The development of a suchlike flexible charging and fueling station could materially accelerate the energy transition process. Due to its unique charging and fuel point capabilities in which energy can be stored and thereby the station’s energy use can be independent of energy deliverance to the road user, it is possible to build-up a buffer in order to accommodate peak energy requirements of the grid. At other moments, any overcapacity produced through solar and wind sources can be stored in batteries or transformed into other energy carriers. In this way, a flexible charging and fuel point can make a contribution to a stable and more flexible grid, which is the major challenge in the transition towards sustainable energy.
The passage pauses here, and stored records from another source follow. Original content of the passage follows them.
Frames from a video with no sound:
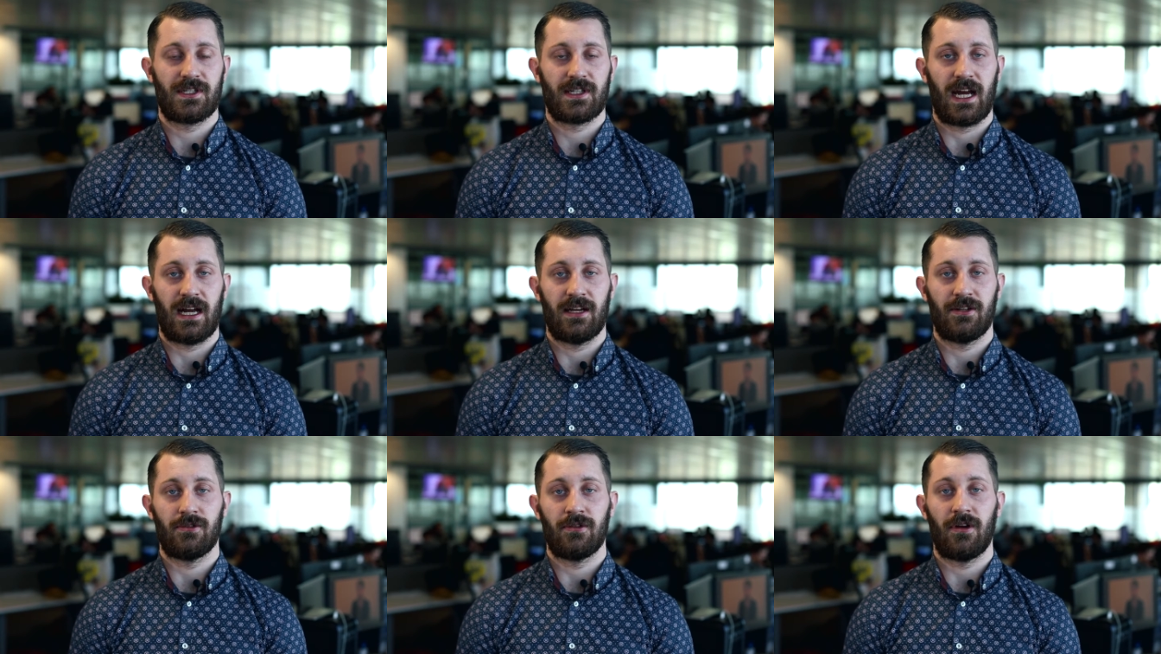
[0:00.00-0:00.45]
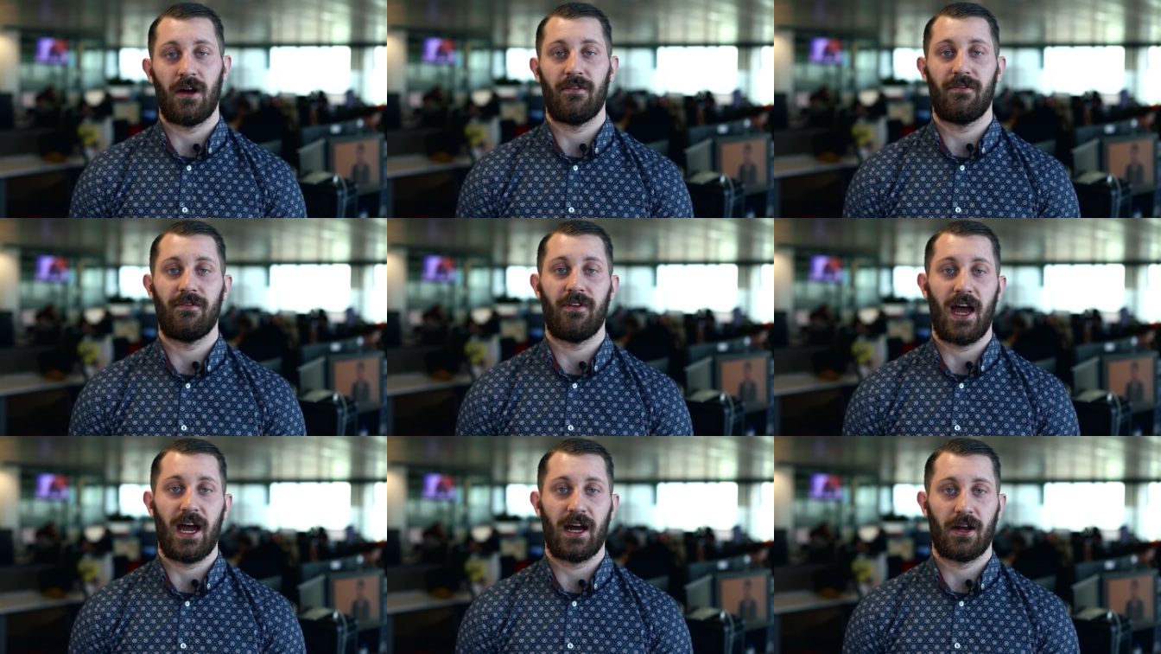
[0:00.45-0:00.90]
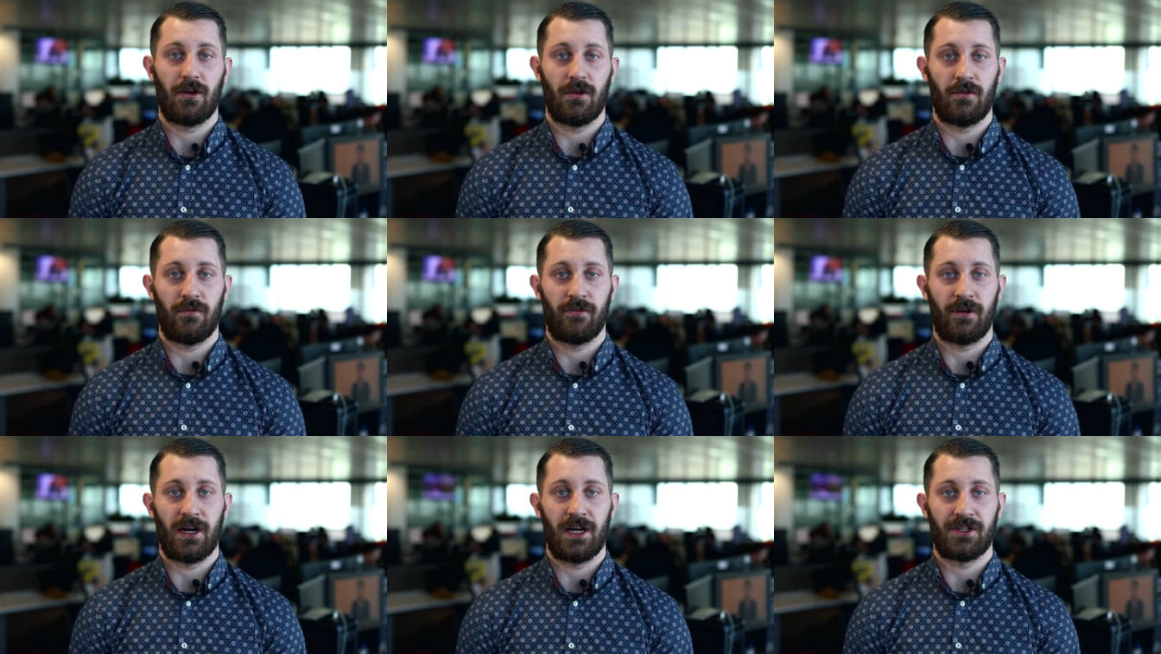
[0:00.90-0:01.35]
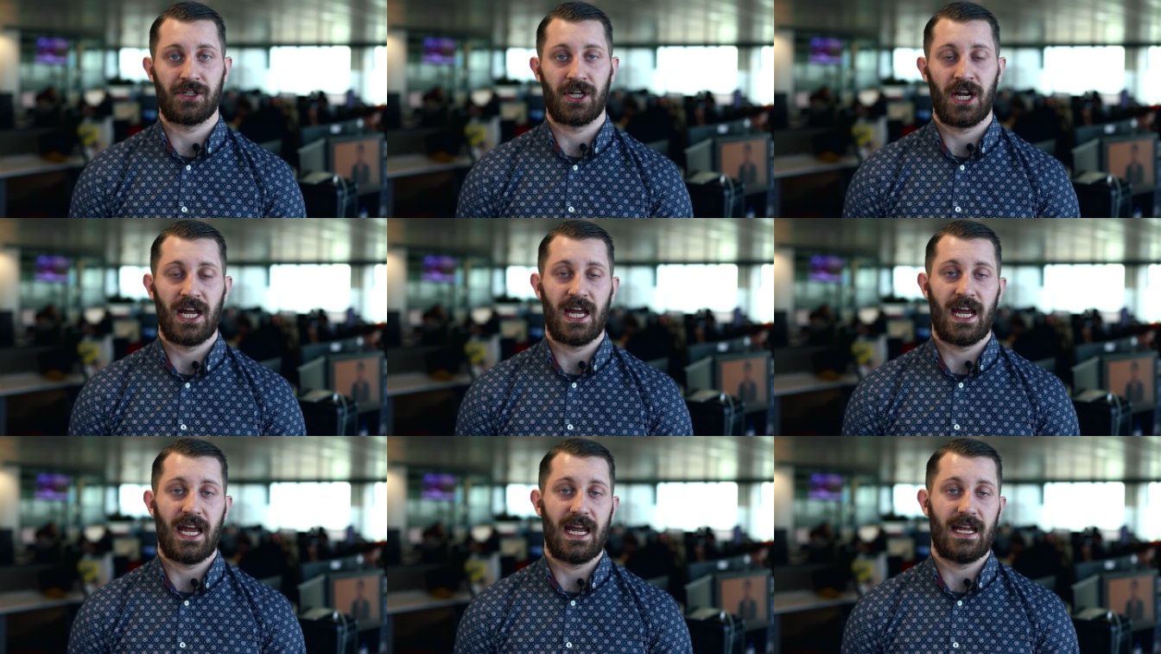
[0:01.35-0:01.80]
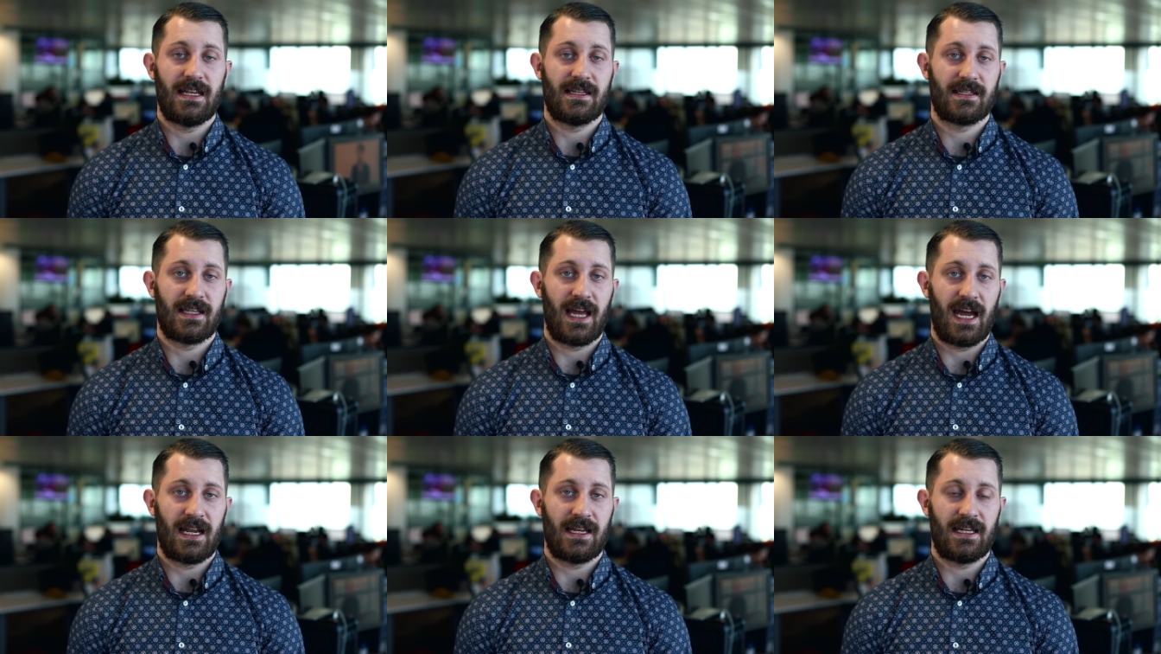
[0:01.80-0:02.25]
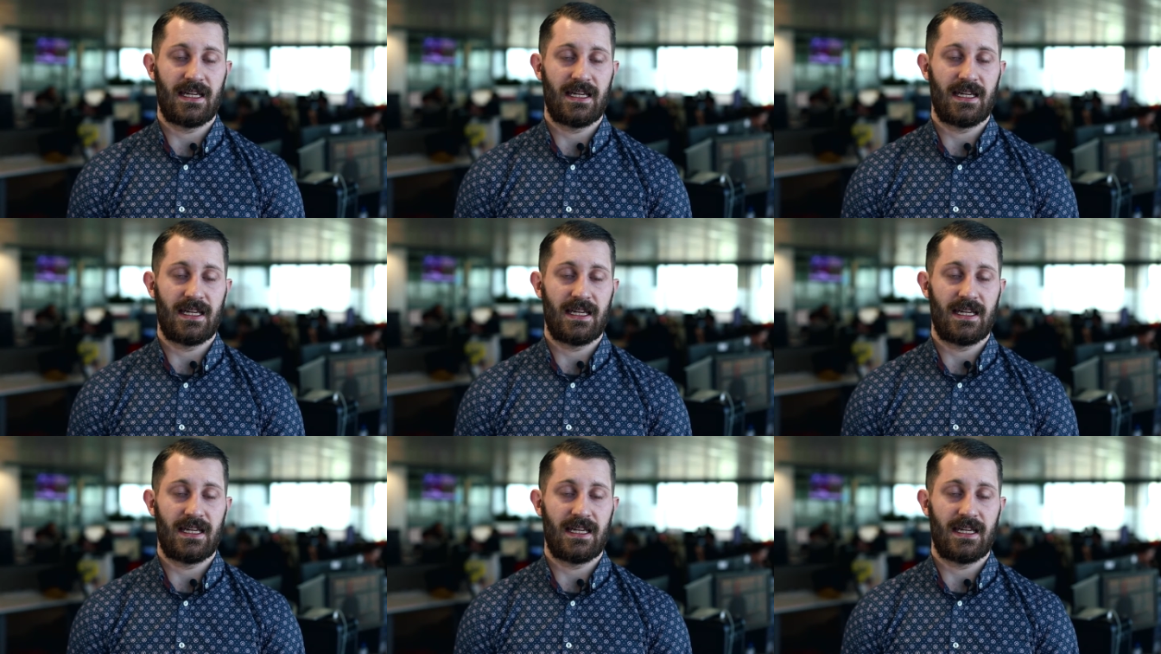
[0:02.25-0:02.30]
scandal fair coverage. Instead,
Sustainability of energy, transport and of the infrastructural changes which the electricity market is demanding nicely converge in the Nefusta Project.
The Nefusta Project: Goal and Approach
The Nefusta Project commenced in March 2017 with the research of tangible possibilities in the realization of an environmentally friendly charging and fuel point. The partners look towards the different stakeholders and their vested interests, economical feasibility, legal constraints and safety. Following on from this is a path concerned with conceptual engineering, in which the team will design a model station together with a technical simulation model, an artist’s impression and the building of the station in scale model-form. The goal is within a period of two years to arrive at the three most sustainable and economically viable scenarios. In these scenarios the economies of scale of a charge and fuel point will be described together with the desired functionality and location. The location is partly dependent upon the amount of traffic it would need to cater for and the connection possibilities with the energy infrastructure. Ultimately it must be more beneficial to the road user: whom in a short period of time will require more infrastructure in order to utilize more energy carriers for his mobility requirements.
For the project, an advisory panel will be constituted, that will also suffice as a sounding board. In this advisory panel there will be energy suppliers, energy services suppliers for electric transport and TSOs/DSOs. Representatives from oil and gas companies will also be present.
The Nefusta Partners
The Nefusta Project is supported by Topsector Energie. The project partners together form a balanced team which due to their invaluable expertise can provide vital information for the research project. Each partner taking part in the research will also have a role by the realization of an environmentally friendly charging and fuel points. Furthermore, the partners will be working intensively on the component products in order to ensure a cohesive result is achieved.
The HAN is both commissioner and owner of the project, Sweco considers the legal and regulatory aspects with regards to the environment and location, DEKRA focuses of safety at both product and installation levels, DNV GL concentrate on the infrastructural and electrical issues including connectivity and CGI provides advice regarding the stakeholders’ analysis, business modelling and ICT (digital systems which take care of the supply and demand processes on behalf of the electricity supplier and that of the consumer).